• EXERCISE INPUTS:
——
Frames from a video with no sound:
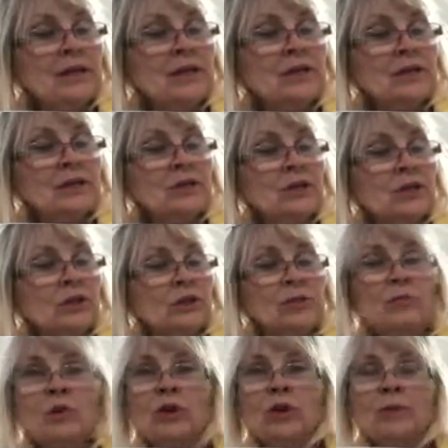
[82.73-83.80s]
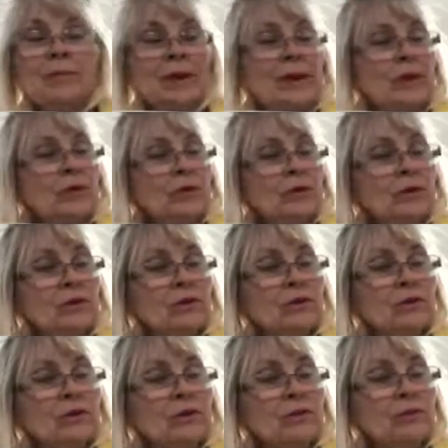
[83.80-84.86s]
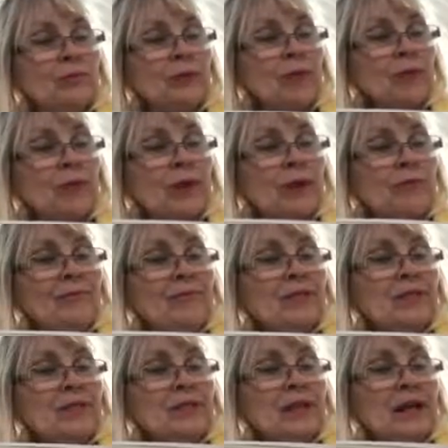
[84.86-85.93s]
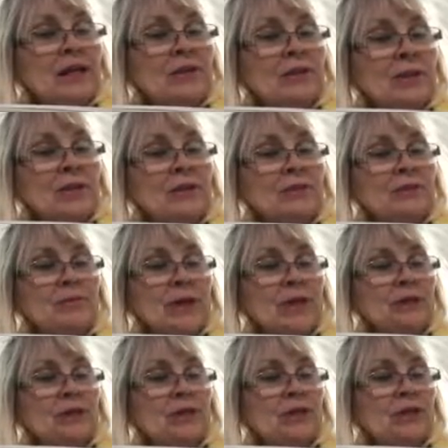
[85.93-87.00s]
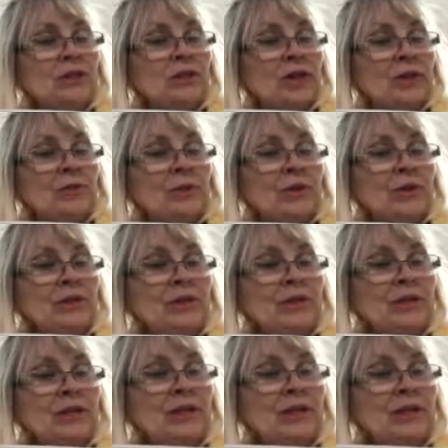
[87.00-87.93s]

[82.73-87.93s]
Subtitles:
It says to learn more about her program, visit Dolly Parton's Imagination Library's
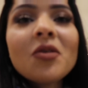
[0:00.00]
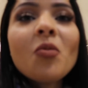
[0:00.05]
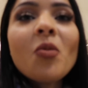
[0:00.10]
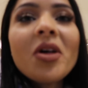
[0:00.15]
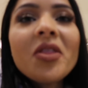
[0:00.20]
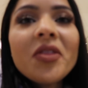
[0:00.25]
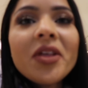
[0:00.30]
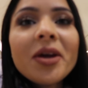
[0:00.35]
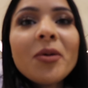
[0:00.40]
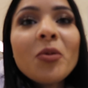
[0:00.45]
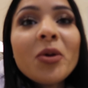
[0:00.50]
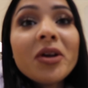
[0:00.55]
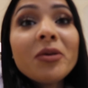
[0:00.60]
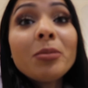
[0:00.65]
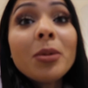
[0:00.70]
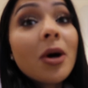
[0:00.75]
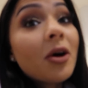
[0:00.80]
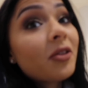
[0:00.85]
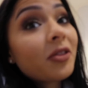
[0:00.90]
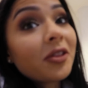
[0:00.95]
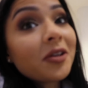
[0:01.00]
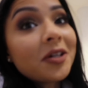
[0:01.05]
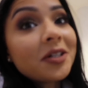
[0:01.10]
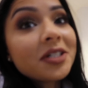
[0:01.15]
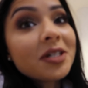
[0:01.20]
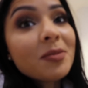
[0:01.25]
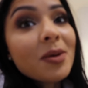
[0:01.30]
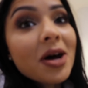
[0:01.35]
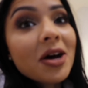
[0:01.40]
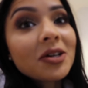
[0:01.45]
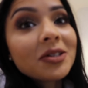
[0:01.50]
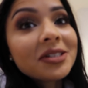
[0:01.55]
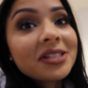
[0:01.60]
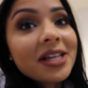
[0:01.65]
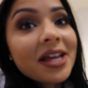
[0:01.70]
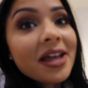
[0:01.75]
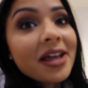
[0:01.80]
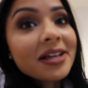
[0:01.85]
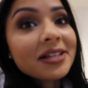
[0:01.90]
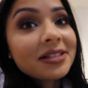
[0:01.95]
one thing we both learned about
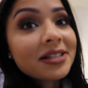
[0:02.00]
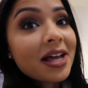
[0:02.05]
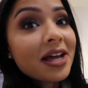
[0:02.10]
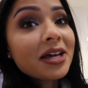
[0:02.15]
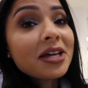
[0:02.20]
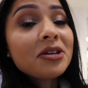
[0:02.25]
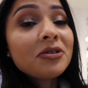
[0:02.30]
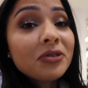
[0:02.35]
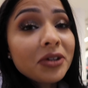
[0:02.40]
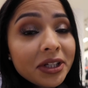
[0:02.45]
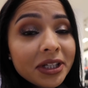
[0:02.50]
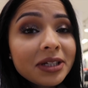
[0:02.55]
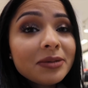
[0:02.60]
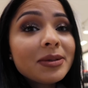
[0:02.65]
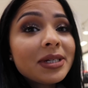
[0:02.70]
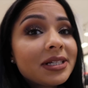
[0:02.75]
Jose is that he really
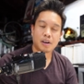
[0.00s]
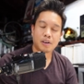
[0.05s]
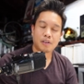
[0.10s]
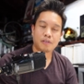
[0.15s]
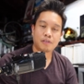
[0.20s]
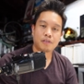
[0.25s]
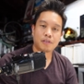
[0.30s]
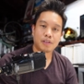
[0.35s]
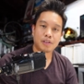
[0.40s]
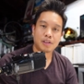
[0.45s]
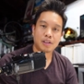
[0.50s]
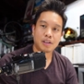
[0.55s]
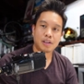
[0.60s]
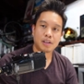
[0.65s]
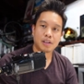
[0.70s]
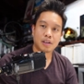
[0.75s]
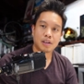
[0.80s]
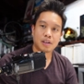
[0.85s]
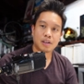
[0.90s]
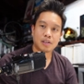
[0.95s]
of
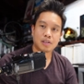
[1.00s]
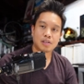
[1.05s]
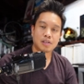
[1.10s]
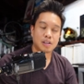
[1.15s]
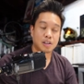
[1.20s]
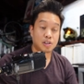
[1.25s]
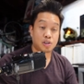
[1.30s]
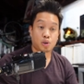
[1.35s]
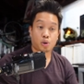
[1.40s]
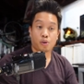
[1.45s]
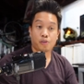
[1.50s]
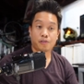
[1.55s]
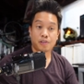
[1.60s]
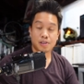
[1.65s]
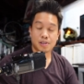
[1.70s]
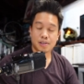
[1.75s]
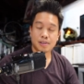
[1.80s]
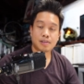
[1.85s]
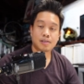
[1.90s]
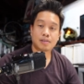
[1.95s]
the
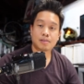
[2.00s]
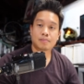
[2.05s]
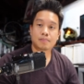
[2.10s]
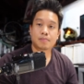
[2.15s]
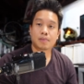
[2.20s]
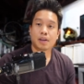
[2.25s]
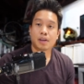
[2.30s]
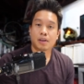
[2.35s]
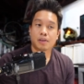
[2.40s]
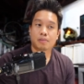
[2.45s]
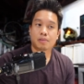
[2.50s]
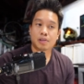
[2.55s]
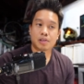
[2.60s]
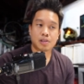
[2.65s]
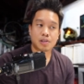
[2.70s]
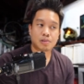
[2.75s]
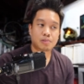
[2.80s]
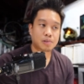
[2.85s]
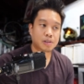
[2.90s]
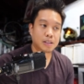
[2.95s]
trophy system,
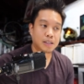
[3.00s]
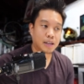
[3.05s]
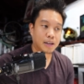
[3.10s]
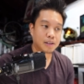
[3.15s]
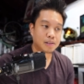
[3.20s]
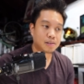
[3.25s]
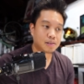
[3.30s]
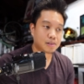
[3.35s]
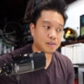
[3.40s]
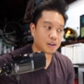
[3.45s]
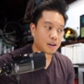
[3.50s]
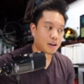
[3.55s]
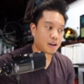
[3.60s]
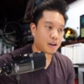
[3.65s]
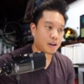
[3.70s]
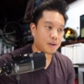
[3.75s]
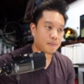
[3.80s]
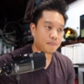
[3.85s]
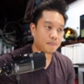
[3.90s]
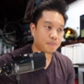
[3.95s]
which is really nice.
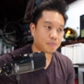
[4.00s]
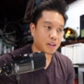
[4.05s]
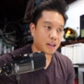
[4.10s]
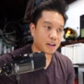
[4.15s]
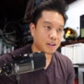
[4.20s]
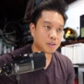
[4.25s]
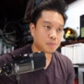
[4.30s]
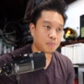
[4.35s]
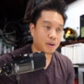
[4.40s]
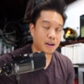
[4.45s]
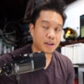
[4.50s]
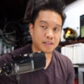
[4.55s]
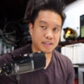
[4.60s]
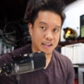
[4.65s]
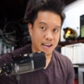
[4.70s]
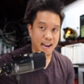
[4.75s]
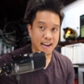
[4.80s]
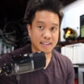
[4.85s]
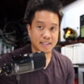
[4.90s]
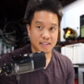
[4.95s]

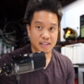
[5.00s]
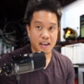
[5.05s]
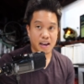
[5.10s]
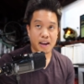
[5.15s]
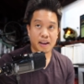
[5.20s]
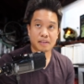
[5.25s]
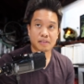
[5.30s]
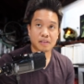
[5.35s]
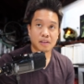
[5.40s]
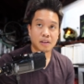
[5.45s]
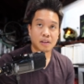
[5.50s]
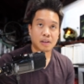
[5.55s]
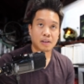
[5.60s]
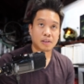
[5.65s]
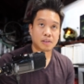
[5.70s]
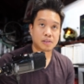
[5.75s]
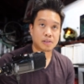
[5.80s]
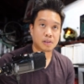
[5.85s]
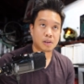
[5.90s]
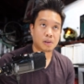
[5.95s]
Xbox has that,
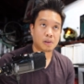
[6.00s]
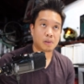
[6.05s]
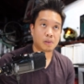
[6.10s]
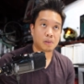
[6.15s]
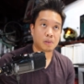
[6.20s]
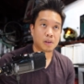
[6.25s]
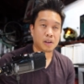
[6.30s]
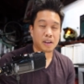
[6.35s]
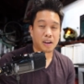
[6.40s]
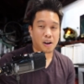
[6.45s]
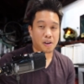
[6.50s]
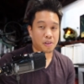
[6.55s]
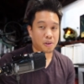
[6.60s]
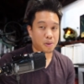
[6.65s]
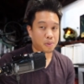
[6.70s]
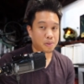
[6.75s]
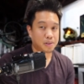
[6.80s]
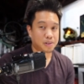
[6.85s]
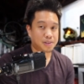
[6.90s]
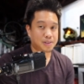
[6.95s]
so
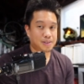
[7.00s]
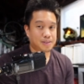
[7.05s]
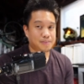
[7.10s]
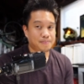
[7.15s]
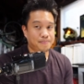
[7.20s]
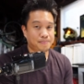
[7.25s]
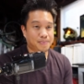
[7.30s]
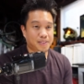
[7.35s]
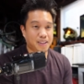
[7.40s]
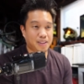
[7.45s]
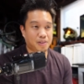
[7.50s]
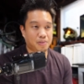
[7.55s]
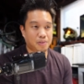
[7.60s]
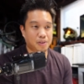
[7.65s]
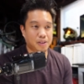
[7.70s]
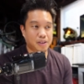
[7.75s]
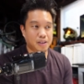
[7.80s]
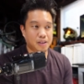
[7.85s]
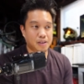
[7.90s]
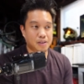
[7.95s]
although it's
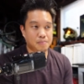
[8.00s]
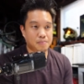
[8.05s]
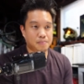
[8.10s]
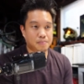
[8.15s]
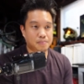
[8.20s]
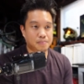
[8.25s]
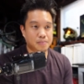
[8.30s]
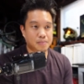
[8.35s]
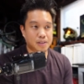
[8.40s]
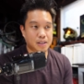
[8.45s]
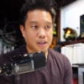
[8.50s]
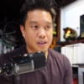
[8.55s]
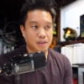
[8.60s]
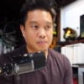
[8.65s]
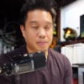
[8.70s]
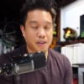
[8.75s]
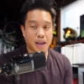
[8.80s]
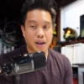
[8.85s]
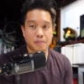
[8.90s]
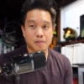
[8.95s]
really
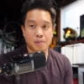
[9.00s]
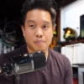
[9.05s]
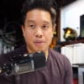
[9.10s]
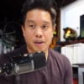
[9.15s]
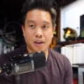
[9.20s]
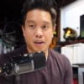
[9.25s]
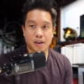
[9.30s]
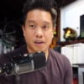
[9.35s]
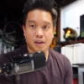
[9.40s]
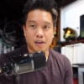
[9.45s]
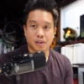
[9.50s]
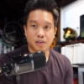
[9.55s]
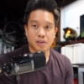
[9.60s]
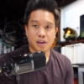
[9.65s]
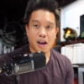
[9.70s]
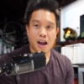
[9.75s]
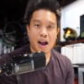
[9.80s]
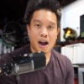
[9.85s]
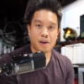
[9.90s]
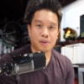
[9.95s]
game dependent on
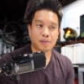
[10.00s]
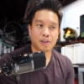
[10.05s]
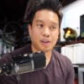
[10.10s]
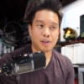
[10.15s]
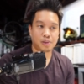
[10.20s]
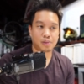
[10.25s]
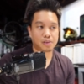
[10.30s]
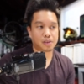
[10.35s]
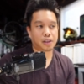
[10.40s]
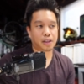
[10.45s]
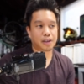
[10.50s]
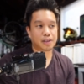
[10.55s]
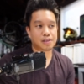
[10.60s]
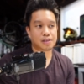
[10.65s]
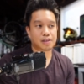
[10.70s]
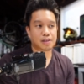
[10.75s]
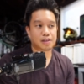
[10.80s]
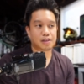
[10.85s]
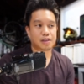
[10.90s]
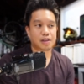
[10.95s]
how they
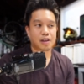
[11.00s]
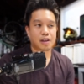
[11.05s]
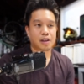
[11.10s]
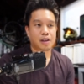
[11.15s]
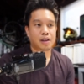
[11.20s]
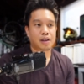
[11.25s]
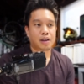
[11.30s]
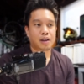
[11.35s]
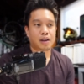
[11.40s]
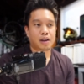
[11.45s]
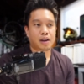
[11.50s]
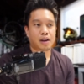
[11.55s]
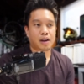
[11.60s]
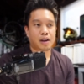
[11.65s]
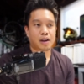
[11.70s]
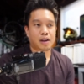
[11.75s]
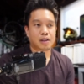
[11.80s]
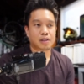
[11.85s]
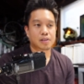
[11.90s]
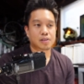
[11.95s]
utilize it.
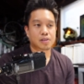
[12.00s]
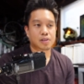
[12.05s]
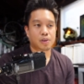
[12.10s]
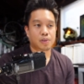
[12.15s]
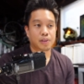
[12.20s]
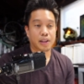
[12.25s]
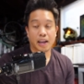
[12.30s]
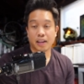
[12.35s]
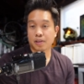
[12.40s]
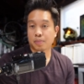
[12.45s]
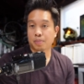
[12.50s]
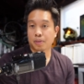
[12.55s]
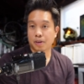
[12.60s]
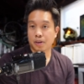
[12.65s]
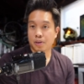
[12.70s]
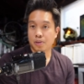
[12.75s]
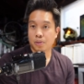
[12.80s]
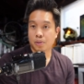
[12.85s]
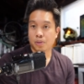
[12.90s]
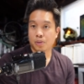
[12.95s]
So that's
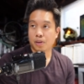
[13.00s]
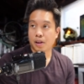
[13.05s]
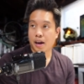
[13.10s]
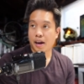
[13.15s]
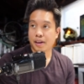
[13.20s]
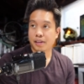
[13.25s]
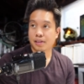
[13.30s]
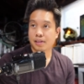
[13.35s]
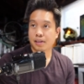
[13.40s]
pretty cool. I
——
• EXERCISE REQUIREMENTS: Except for the pictures, return every line of the material exactly.

• RESPONSE TO THE EXERCISE:
Frames from a video with no sound:
[82.73-83.80s]
[83.80-84.86s]
[84.86-85.93s]
[85.93-87.00s]
[87.00-87.93s]

[82.73-87.93s]
Subtitles:
It says to learn more about her program, visit Dolly Parton's Imagination Library's
[0:00.00]
[0:00.05]
[0:00.10]
[0:00.15]
[0:00.20]
[0:00.25]
[0:00.30]
[0:00.35]
[0:00.40]
[0:00.45]
[0:00.50]
[0:00.55]
[0:00.60]
[0:00.65]
[0:00.70]
[0:00.75]
[0:00.80]
[0:00.85]
[0:00.90]
[0:00.95]
[0:01.00]
[0:01.05]
[0:01.10]
[0:01.15]
[0:01.20]
[0:01.25]
[0:01.30]
[0:01.35]
[0:01.40]
[0:01.45]
[0:01.50]
[0:01.55]
[0:01.60]
[0:01.65]
[0:01.70]
[0:01.75]
[0:01.80]
[0:01.85]
[0:01.90]
[0:01.95]
one thing we both learned about
[0:02.00]
[0:02.05]
[0:02.10]
[0:02.15]
[0:02.20]
[0:02.25]
[0:02.30]
[0:02.35]
[0:02.40]
[0:02.45]
[0:02.50]
[0:02.55]
[0:02.60]
[0:02.65]
[0:02.70]
[0:02.75]
Jose is that he really
[0.00s]
[0.05s]
[0.10s]
[0.15s]
[0.20s]
[0.25s]
[0.30s]
[0.35s]
[0.40s]
[0.45s]
[0.50s]
[0.55s]
[0.60s]
[0.65s]
[0.70s]
[0.75s]
[0.80s]
[0.85s]
[0.90s]
[0.95s]
of
[1.00s]
[1.05s]
[1.10s]
[1.15s]
[1.20s]
[1.25s]
[1.30s]
[1.35s]
[1.40s]
[1.45s]
[1.50s]
[1.55s]
[1.60s]
[1.65s]
[1.70s]
[1.75s]
[1.80s]
[1.85s]
[1.90s]
[1.95s]
the
[2.00s]
[2.05s]
[2.10s]
[2.15s]
[2.20s]
[2.25s]
[2.30s]
[2.35s]
[2.40s]
[2.45s]
[2.50s]
[2.55s]
[2.60s]
[2.65s]
[2.70s]
[2.75s]
[2.80s]
[2.85s]
[2.90s]
[2.95s]
trophy system,
[3.00s]
[3.05s]
[3.10s]
[3.15s]
[3.20s]
[3.25s]
[3.30s]
[3.35s]
[3.40s]
[3.45s]
[3.50s]
[3.55s]
[3.60s]
[3.65s]
[3.70s]
[3.75s]
[3.80s]
[3.85s]
[3.90s]
[3.95s]
which is really nice.
[4.00s]
[4.05s]
[4.10s]
[4.15s]
[4.20s]
[4.25s]
[4.30s]
[4.35s]
[4.40s]
[4.45s]
[4.50s]
[4.55s]
[4.60s]
[4.65s]
[4.70s]
[4.75s]
[4.80s]
[4.85s]
[4.90s]
[4.95s]

[5.00s]
[5.05s]
[5.10s]
[5.15s]
[5.20s]
[5.25s]
[5.30s]
[5.35s]
[5.40s]
[5.45s]
[5.50s]
[5.55s]
[5.60s]
[5.65s]
[5.70s]
[5.75s]
[5.80s]
[5.85s]
[5.90s]
[5.95s]
Xbox has that,
[6.00s]
[6.05s]
[6.10s]
[6.15s]
[6.20s]
[6.25s]
[6.30s]
[6.35s]
[6.40s]
[6.45s]
[6.50s]
[6.55s]
[6.60s]
[6.65s]
[6.70s]
[6.75s]
[6.80s]
[6.85s]
[6.90s]
[6.95s]
so
[7.00s]
[7.05s]
[7.10s]
[7.15s]
[7.20s]
[7.25s]
[7.30s]
[7.35s]
[7.40s]
[7.45s]
[7.50s]
[7.55s]
[7.60s]
[7.65s]
[7.70s]
[7.75s]
[7.80s]
[7.85s]
[7.90s]
[7.95s]
although it's
[8.00s]
[8.05s]
[8.10s]
[8.15s]
[8.20s]
[8.25s]
[8.30s]
[8.35s]
[8.40s]
[8.45s]
[8.50s]
[8.55s]
[8.60s]
[8.65s]
[8.70s]
[8.75s]
[8.80s]
[8.85s]
[8.90s]
[8.95s]
really
[9.00s]
[9.05s]
[9.10s]
[9.15s]
[9.20s]
[9.25s]
[9.30s]
[9.35s]
[9.40s]
[9.45s]
[9.50s]
[9.55s]
[9.60s]
[9.65s]
[9.70s]
[9.75s]
[9.80s]
[9.85s]
[9.90s]
[9.95s]
game dependent on
[10.00s]
[10.05s]
[10.10s]
[10.15s]
[10.20s]
[10.25s]
[10.30s]
[10.35s]
[10.40s]
[10.45s]
[10.50s]
[10.55s]
[10.60s]
[10.65s]
[10.70s]
[10.75s]
[10.80s]
[10.85s]
[10.90s]
[10.95s]
how they
[11.00s]
[11.05s]
[11.10s]
[11.15s]
[11.20s]
[11.25s]
[11.30s]
[11.35s]
[11.40s]
[11.45s]
[11.50s]
[11.55s]
[11.60s]
[11.65s]
[11.70s]
[11.75s]
[11.80s]
[11.85s]
[11.90s]
[11.95s]
utilize it.
[12.00s]
[12.05s]
[12.10s]
[12.15s]
[12.20s]
[12.25s]
[12.30s]
[12.35s]
[12.40s]
[12.45s]
[12.50s]
[12.55s]
[12.60s]
[12.65s]
[12.70s]
[12.75s]
[12.80s]
[12.85s]
[12.90s]
[12.95s]
So that's
[13.00s]
[13.05s]
[13.10s]
[13.15s]
[13.20s]
[13.25s]
[13.30s]
[13.35s]
[13.40s]
pretty cool. I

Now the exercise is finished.